Тропою испытаний. Смерть меня подождет - Григорий Анисимович Федосеев
Шрифт:
Интервал:
Закладка:
Лангара возбужденно переводит мои слова старику. Тот утвердительно кивает головою и затем что-то объясняет старухе.
— Он помнит, тогда у председателя сидели двое лючи, — говорит Лангара. — Один совсем не похожий на тебя, а другой с бородой, у него на поясе висел большой пальма.
— Это и был я.
— Ты был?!. Почему раньше не сказал?
— Не мог вспомнить.
У Карарбаха густые брови сходятся, лицо мрачнеет: видимо, этот разговор вызвал в нем горькие воспоминания о вечере в Омахте. Он дотягивается до меня, кладет шероховатую ладонь на мою руку… Кажется, узнал.

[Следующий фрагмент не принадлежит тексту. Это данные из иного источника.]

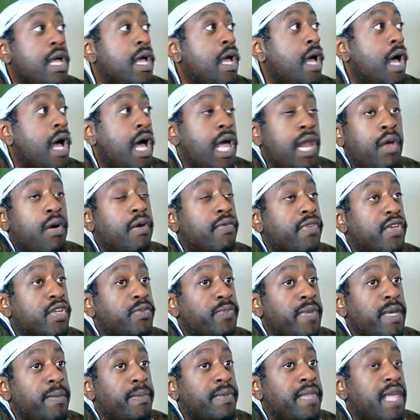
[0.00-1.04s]
A lot of those
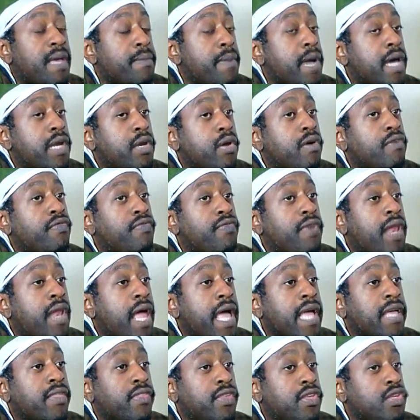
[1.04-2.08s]
people, they might not have
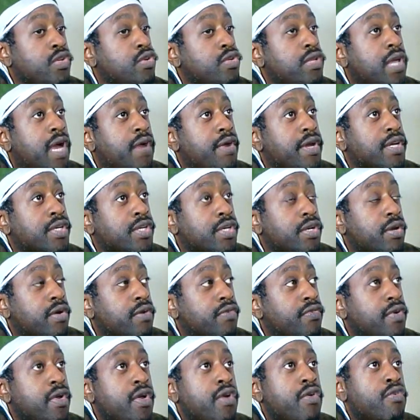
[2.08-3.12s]
liked the new direction of
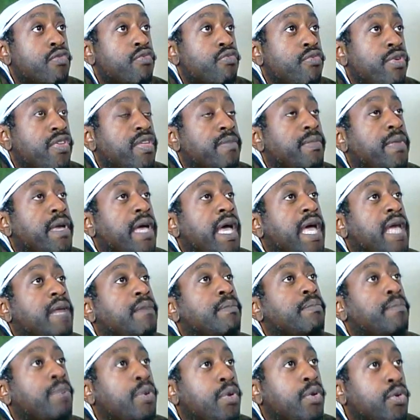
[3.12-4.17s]
rhythm
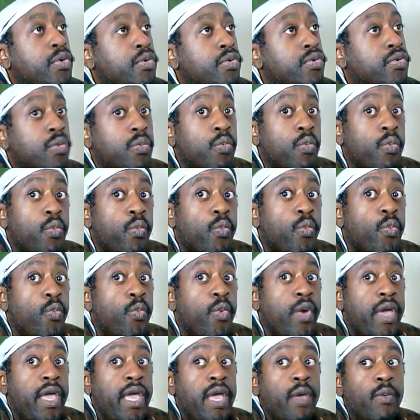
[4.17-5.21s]
and blues,
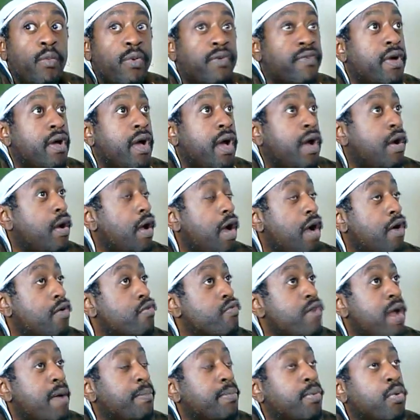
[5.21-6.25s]
where with a
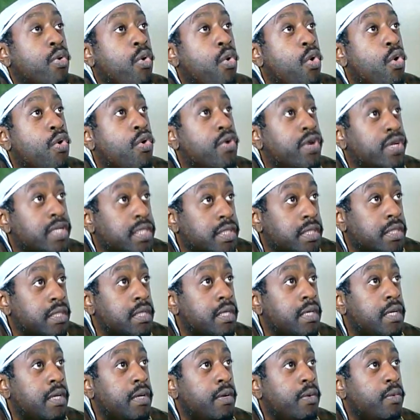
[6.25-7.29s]
rap chorus.
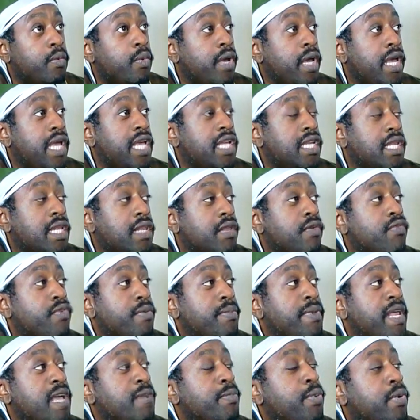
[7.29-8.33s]
From
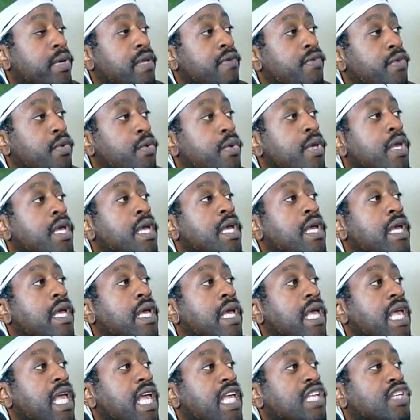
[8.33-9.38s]
their point of view,
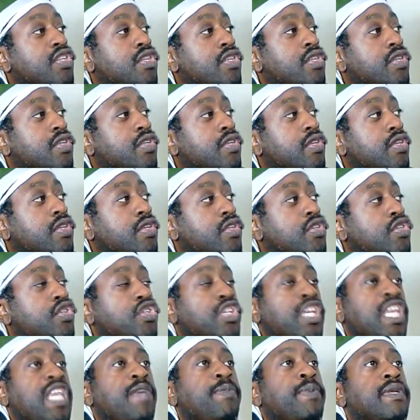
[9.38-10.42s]
it
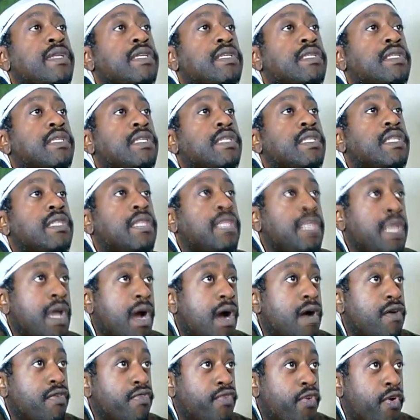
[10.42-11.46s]
cheapens the
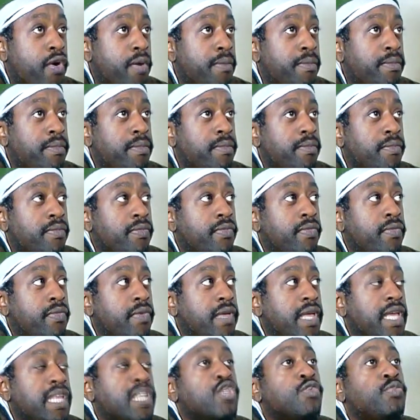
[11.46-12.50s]
art form
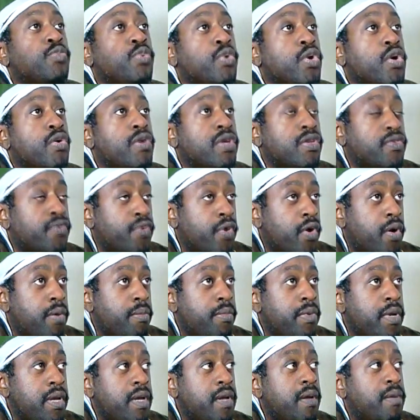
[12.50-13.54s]
in its purest form,
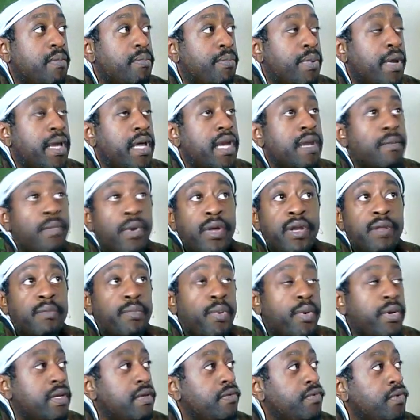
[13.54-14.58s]
but in a modern
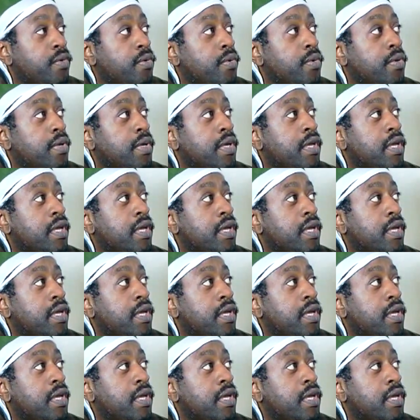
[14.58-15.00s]
point of view,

— С тех пор как умерла Уля, Карарбах не был в Омахте, — говорит Лангара. — Шибко обидел его председатель, забыть не хочет. А теперь и Омахты нет, пустой берег…
Мы помолчали. Старик достал трубку и, не отрываясь от своих дум, набил ее табаком, но не закурил, так и осталась она в отяжелевшей руке.
— Тогда со стариком была шустрая девчонка Сакарды. Не скажешь, Лангара, где она теперь?
— Ты знаешь Сакарды? Это наша Инга. Она теперь уже мать.
— Сакарды- Инга?! — радостно удивился я. — Какая досада, что мы не узнали друг друга!
— Может, еще встретишься. В тайге все тропы сходятся, — сказала Лангара и, чуточку отодвинувшись от меня, обхватила сцепленными руками согнутые колени, задумалась.
Время перешагнуло за полночь. Мы сидим молча у тлеющего огонька. Хорошо, что покончено с людоедом, остается найти Елизара и — прощай печальное нагорье!
Лангара, оторвавшись от дум, подсовывает к огню чайник, поворачивается ко мне.
— Ты говорил, что на Утуке встречал Хутаму с двумя одинаковыми ребятишками?
— С близнецами.
— Во-во. Она в Альгому шла, на стойбище к матери, так?
— Ну и что?
— Ее мать тоже амакан кушал, тут, на Ямбуе.
— Людоед? — удивился я.
— Он, он. Чай пью, потом расскажу.
— Почему же ты мне не сказала об этом при нашей первой встрече?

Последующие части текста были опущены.